The mosquito fossil was given to the museum as a gift. The female mosquito fossil, unlike many insect fossils, was preserved in a paper-thin piece of shale, which is a kind of rock that forms from the sediments located at the bottom of water. Insects tend to be better fossilized in dried tree sap known as amber. This mosquito fossil is believed to the only blood-engorged one to have been found within history.
"The chances that such an insect would be preserved in shale is almost infinitesimally small," Greenwalt explained according to FOX News.
In order to study the mosquito fossil, Greenwalt and his team used bismuth molecules, which is a heavy metal that is capable of vaporizing the chemicals in the fossils. The researchers then analyzed the vaporized chemicals with the help of a mass spectrometer, which identifies chemicals based on their atomic weights.
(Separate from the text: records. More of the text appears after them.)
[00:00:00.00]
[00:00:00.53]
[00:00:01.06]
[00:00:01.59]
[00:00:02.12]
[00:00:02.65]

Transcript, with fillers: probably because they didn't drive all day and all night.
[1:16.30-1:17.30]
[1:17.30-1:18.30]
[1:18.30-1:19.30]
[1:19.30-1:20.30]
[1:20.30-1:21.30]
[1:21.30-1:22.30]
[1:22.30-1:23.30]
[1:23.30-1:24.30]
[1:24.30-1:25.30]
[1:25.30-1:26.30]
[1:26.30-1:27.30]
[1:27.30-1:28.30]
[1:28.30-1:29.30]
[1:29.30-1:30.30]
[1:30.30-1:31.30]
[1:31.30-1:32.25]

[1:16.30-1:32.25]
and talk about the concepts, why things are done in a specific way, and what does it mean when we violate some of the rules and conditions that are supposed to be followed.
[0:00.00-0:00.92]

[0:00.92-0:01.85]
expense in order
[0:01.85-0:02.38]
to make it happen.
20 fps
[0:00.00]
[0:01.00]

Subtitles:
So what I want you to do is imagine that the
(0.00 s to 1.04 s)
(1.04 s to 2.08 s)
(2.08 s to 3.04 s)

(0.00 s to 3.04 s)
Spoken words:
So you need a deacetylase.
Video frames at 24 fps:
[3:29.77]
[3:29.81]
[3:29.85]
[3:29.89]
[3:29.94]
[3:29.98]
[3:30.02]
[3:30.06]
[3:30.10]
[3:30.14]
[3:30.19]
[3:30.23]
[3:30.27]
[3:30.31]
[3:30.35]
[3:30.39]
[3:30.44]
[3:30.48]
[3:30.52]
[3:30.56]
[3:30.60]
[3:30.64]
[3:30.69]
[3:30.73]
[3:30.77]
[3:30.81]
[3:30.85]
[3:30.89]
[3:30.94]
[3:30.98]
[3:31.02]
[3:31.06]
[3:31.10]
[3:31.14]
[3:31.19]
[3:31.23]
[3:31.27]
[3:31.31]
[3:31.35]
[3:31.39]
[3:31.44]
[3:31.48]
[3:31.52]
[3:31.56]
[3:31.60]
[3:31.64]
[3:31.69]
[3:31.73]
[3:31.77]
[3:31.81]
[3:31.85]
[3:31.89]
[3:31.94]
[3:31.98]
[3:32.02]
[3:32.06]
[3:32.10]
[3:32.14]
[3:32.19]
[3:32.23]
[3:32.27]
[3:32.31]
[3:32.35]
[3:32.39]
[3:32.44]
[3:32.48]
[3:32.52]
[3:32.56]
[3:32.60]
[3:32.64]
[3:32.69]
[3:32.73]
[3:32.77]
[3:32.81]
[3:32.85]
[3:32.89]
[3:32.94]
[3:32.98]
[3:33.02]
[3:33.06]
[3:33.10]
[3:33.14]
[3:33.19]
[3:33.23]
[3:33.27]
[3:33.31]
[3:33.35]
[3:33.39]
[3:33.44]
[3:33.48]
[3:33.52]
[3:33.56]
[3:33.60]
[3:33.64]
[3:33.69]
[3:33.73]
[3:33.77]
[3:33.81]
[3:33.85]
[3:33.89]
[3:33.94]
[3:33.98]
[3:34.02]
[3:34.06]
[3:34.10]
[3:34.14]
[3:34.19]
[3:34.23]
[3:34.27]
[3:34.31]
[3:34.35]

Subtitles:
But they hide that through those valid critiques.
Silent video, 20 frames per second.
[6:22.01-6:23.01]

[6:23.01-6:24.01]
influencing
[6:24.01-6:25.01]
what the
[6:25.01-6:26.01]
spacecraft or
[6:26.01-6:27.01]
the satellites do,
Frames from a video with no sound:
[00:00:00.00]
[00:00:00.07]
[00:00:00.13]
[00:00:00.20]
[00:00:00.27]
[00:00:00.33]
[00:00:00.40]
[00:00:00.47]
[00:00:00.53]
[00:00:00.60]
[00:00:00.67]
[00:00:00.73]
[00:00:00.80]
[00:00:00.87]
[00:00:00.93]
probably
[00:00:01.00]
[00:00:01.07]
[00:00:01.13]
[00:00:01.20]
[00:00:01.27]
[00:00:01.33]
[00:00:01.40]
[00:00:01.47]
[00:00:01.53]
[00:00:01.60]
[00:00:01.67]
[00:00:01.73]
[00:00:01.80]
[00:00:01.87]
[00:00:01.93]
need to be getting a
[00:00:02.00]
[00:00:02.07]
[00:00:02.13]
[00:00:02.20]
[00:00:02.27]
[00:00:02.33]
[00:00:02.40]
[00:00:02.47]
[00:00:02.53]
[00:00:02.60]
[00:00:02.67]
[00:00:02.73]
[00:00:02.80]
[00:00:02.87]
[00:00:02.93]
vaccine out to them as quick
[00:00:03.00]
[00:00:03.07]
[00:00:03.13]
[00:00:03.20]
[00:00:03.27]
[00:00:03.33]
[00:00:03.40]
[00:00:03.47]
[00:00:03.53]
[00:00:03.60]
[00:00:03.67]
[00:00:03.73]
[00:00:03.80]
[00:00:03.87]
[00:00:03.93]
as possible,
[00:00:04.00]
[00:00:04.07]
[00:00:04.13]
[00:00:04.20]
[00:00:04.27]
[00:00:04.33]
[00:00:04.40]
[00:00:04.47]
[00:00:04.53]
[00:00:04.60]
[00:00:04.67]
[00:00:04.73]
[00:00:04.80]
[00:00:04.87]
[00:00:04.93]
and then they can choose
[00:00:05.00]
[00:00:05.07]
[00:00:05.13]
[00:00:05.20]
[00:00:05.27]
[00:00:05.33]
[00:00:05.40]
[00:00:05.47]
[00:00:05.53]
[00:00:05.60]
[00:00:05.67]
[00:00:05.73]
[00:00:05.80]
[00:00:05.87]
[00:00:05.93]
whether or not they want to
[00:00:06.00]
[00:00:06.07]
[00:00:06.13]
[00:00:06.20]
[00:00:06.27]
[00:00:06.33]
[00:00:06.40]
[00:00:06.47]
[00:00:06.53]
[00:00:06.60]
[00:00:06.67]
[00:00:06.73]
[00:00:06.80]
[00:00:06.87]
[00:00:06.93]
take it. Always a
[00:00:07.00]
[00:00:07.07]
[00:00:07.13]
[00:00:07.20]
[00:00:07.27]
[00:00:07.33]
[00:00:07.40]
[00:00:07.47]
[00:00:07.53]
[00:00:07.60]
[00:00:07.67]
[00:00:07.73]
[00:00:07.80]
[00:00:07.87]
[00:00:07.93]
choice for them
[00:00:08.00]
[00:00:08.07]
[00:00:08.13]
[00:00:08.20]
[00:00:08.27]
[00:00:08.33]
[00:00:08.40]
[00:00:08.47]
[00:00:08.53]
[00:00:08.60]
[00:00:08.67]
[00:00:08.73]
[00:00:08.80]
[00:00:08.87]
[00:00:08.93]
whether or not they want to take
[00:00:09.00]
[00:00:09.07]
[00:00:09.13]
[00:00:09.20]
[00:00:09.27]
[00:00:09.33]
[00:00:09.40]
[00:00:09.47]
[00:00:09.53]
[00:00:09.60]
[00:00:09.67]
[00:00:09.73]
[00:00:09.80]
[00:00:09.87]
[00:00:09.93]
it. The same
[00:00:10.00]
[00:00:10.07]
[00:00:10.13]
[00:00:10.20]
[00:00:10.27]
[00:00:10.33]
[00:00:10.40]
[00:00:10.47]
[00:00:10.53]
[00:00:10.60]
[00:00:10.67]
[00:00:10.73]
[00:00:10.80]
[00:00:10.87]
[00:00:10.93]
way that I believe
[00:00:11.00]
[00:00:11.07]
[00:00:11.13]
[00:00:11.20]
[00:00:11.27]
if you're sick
From this technique, the researcher discovered porphyrins, which are organic compounds that exist in hemoglobin. The porphyrins were discovered in the fossil's belly, which indicated that the blood from the mosquito's last meal was preserved.
The researchers could not determine how the blood managed to preserve so well over the years. They theorized that the insect could have been trapped in water-suspended algae, which would then coat the mosquito right before it starts to fossilize. The study was published in the Proceedings of the National Academy of Science (PNAS).